= Ivšić's law =

Common Slavic accent law

Ivšić's law (/hr/), also Stang's law or Stang–Ivšić's law, is a Common Slavic accent law named after Stjepan Ivšić (1911) and Christian Schweigaard Stang (1957); the two linguists independently discovered the law in those years.

The law explains the origin of the Proto-Slavic neoacute accent occurring in the accent paradigm b as retractive from the following syllable.

==Retraction from stressed weak yer==
During the Late Common Slavic period, the short vowels *ь and *ъ (known as yers, also written *ĭ *ŭ) developed into "strong" and "weak" variants according to Havlík's law. The accented weak variants could no longer carry an accent, which was thus retracted onto the preceding syllable. That syllable gained a rising neoacute accent. It is denoted with a tilde diacritic ⟨◌̃⟩ on historically "long" syllables (*a, *i, *u, *y, *ě, *ę, *ǫ, *VR) and with a grave accent ⟨◌̀⟩ on historically "short" syllables (*e, *o, *ь, *ъ).
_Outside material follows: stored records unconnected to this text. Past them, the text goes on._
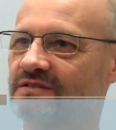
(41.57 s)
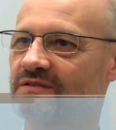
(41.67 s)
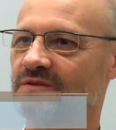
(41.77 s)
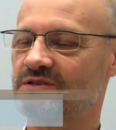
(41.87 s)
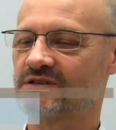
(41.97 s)

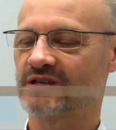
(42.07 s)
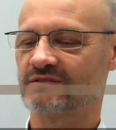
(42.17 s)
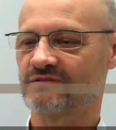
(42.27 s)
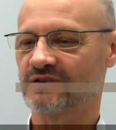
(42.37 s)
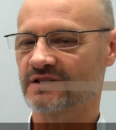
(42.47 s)
because it
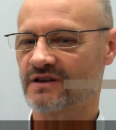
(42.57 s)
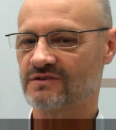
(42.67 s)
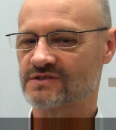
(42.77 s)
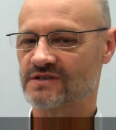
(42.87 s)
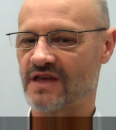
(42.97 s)
really
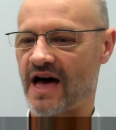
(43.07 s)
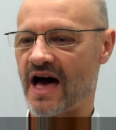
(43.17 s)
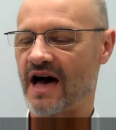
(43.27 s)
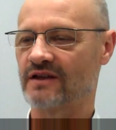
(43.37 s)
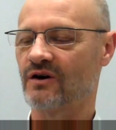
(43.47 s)
goes to the
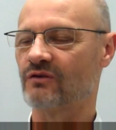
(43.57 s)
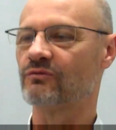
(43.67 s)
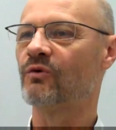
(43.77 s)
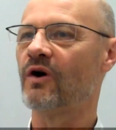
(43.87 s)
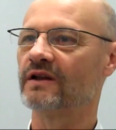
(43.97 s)
heart of
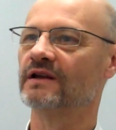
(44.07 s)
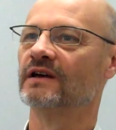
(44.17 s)
what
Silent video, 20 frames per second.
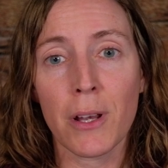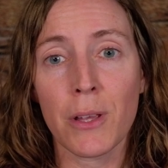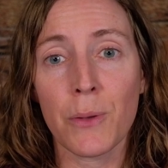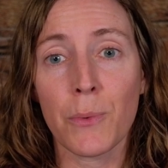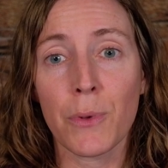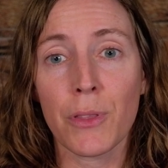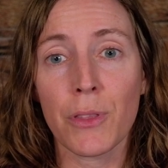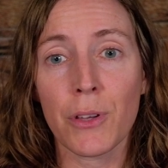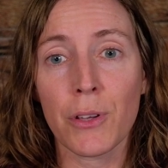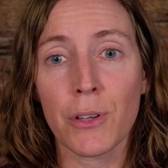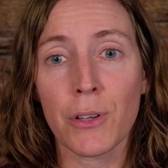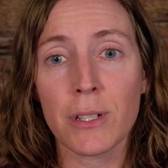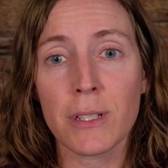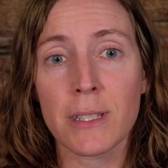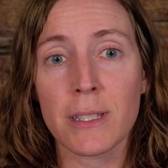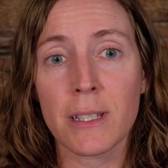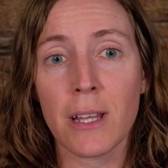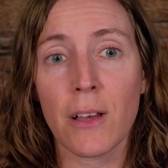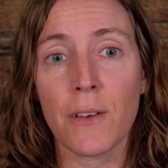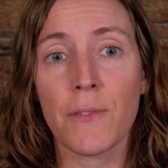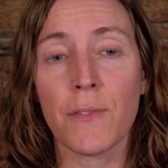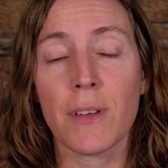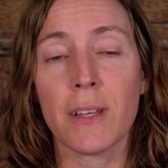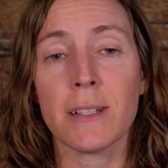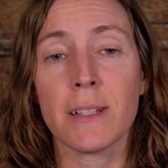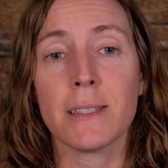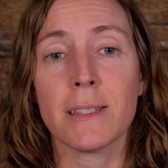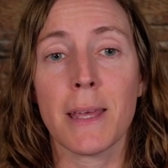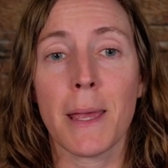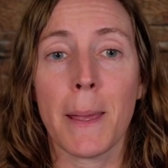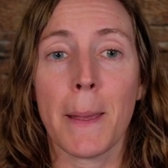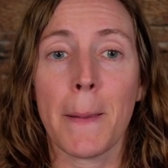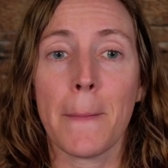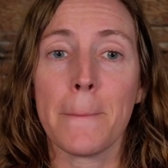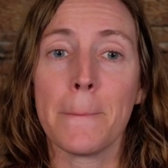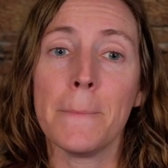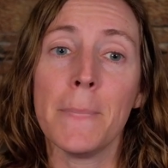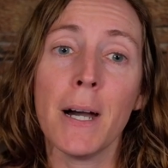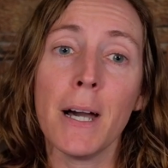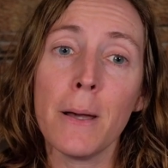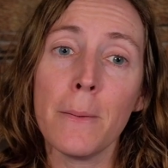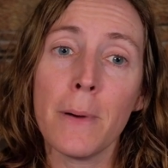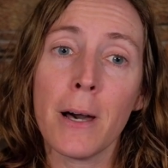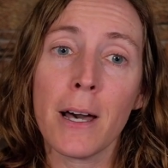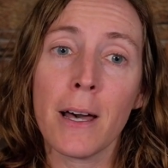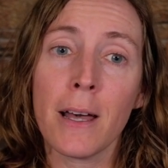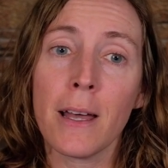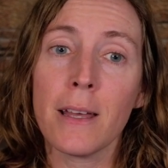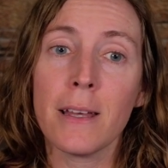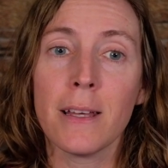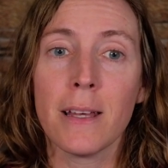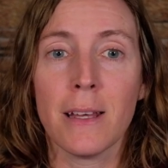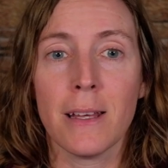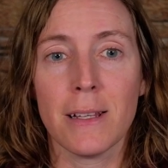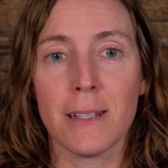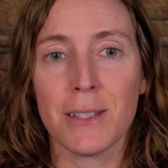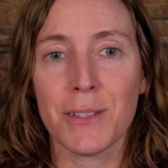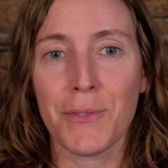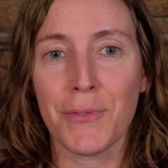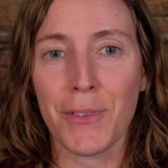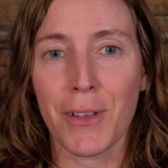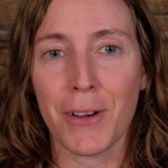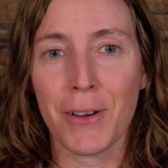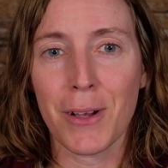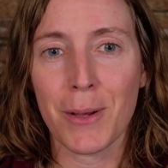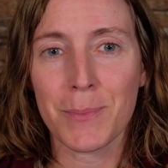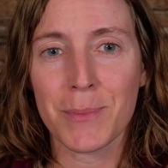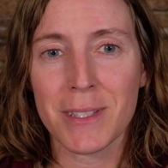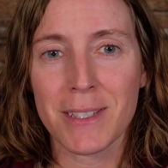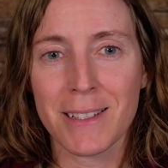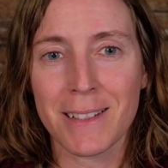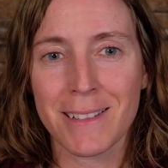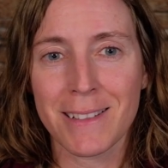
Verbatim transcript: with the good stuff and saying bye-bye to flare-ups.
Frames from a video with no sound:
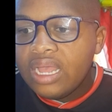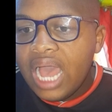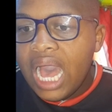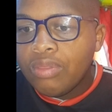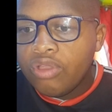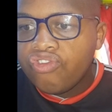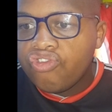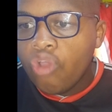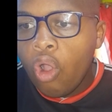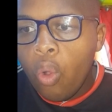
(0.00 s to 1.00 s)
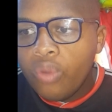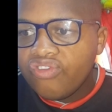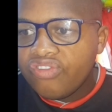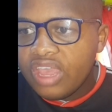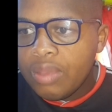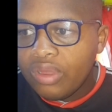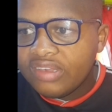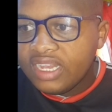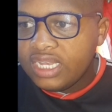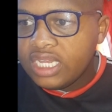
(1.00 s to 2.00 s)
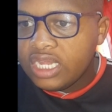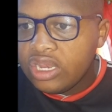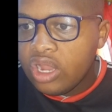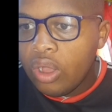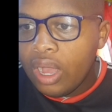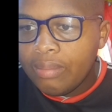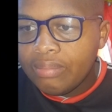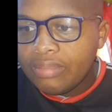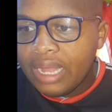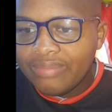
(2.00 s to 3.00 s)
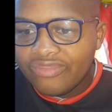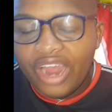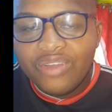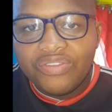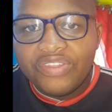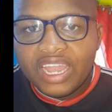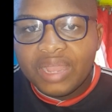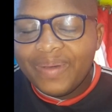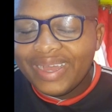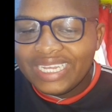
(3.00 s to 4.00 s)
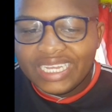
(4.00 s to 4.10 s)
I'm not sure which team was it. I'm trying to think, but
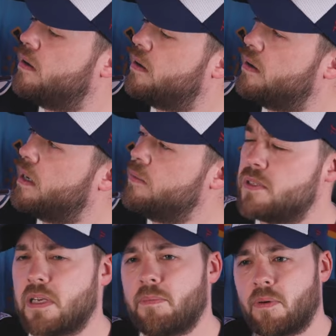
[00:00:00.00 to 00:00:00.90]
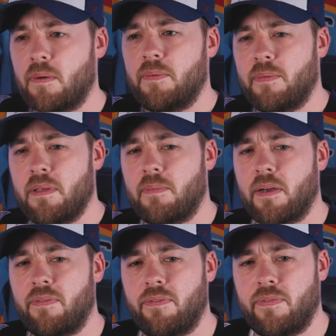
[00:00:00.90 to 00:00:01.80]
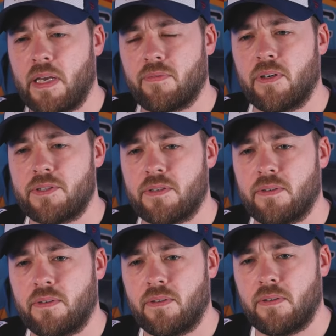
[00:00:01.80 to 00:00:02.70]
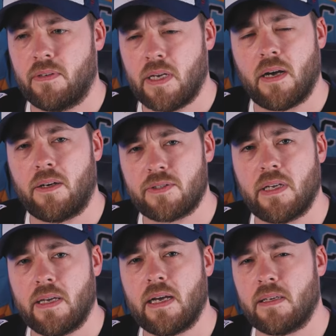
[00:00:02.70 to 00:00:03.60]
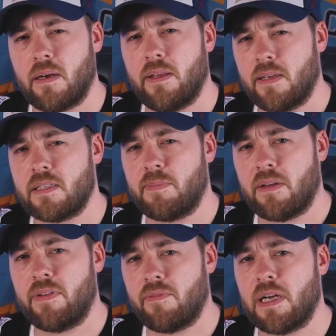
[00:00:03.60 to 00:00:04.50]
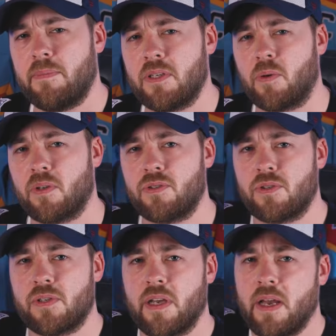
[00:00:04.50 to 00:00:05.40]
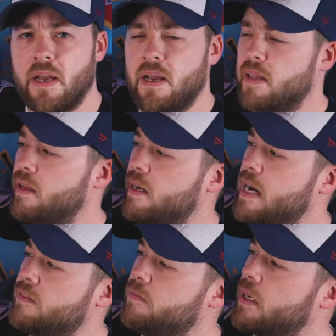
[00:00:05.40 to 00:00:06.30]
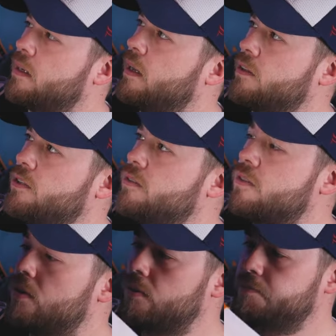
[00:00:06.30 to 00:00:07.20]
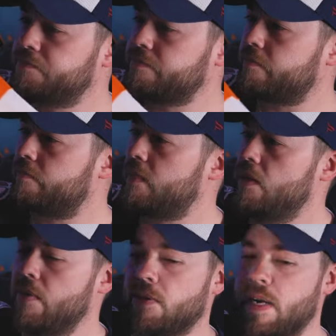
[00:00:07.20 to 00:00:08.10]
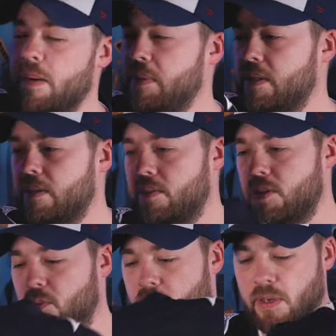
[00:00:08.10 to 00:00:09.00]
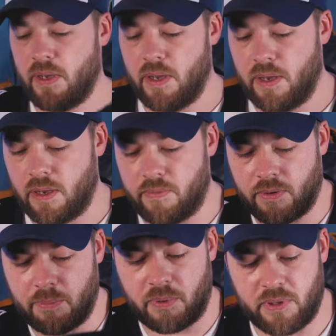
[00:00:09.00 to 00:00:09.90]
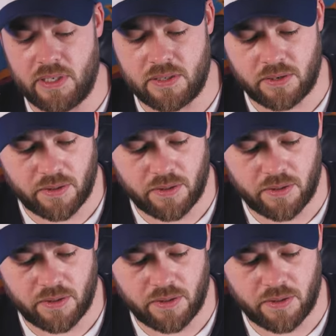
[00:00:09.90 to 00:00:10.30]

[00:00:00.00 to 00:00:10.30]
I would say probably my favorite. Yeah, I'll say, yeah, I think it's my favorite Edmonton Oilers jersey that I have in my collection. So very happy to get this one, and very pleased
In conservative Serbo-Croatian dialects of Čakavian and Old Štokavian (e.g., Slavonian), this neoacute is preserved as a separate tone, distinct from the old acute and circumflex. Ivšić designated the long neoacute in Čakavian with the same circumflex symbol as the Lithuanian circumflex due to their phonetic similarity.

Compare:

PSl. *pirstu̍ > Common Slavic *pьrstъ̍ > *pь̃rstъ (Čakavian pr̃st, Russian perst, N pl perstý)

==Retraction from medial circumflexed syllables==
Retraction also occurred on medial long circumflexed (i.e., non-acuted) syllables; for example, on verbs in *-iti. On the basis of the attested forms nȍsīte, vrãtite Ivšić assumed the earlier forms *nosȋte, *vortȋte, which would also yield the neoacute by retracting the long circumflex accent onto the preceding syllable. This retraction is uncontroversial if the preceding syllable is long; in the case of short preceding syllables, it is generally accepted, but some argue that it is analogical to the long neoacute in individual (mostly West Slavic) languages.

Additionally, Ivšić's law explains the acute accent on certain jā-stem nouns such as sũša (Slavonian Štokavian dialects), vȍlja (with shortened neoacute).

Borrowings from other languages show that Ivšić's law operated after Dybo's law, and had the effect of partially reversing it. Compare:
- PSl. *kȁrlju 'king' (originally the name of Charlemagne) > (Dybo's law) *karlju̍ > (Ivšić's law) *kãrlju > Čakavian krãlj.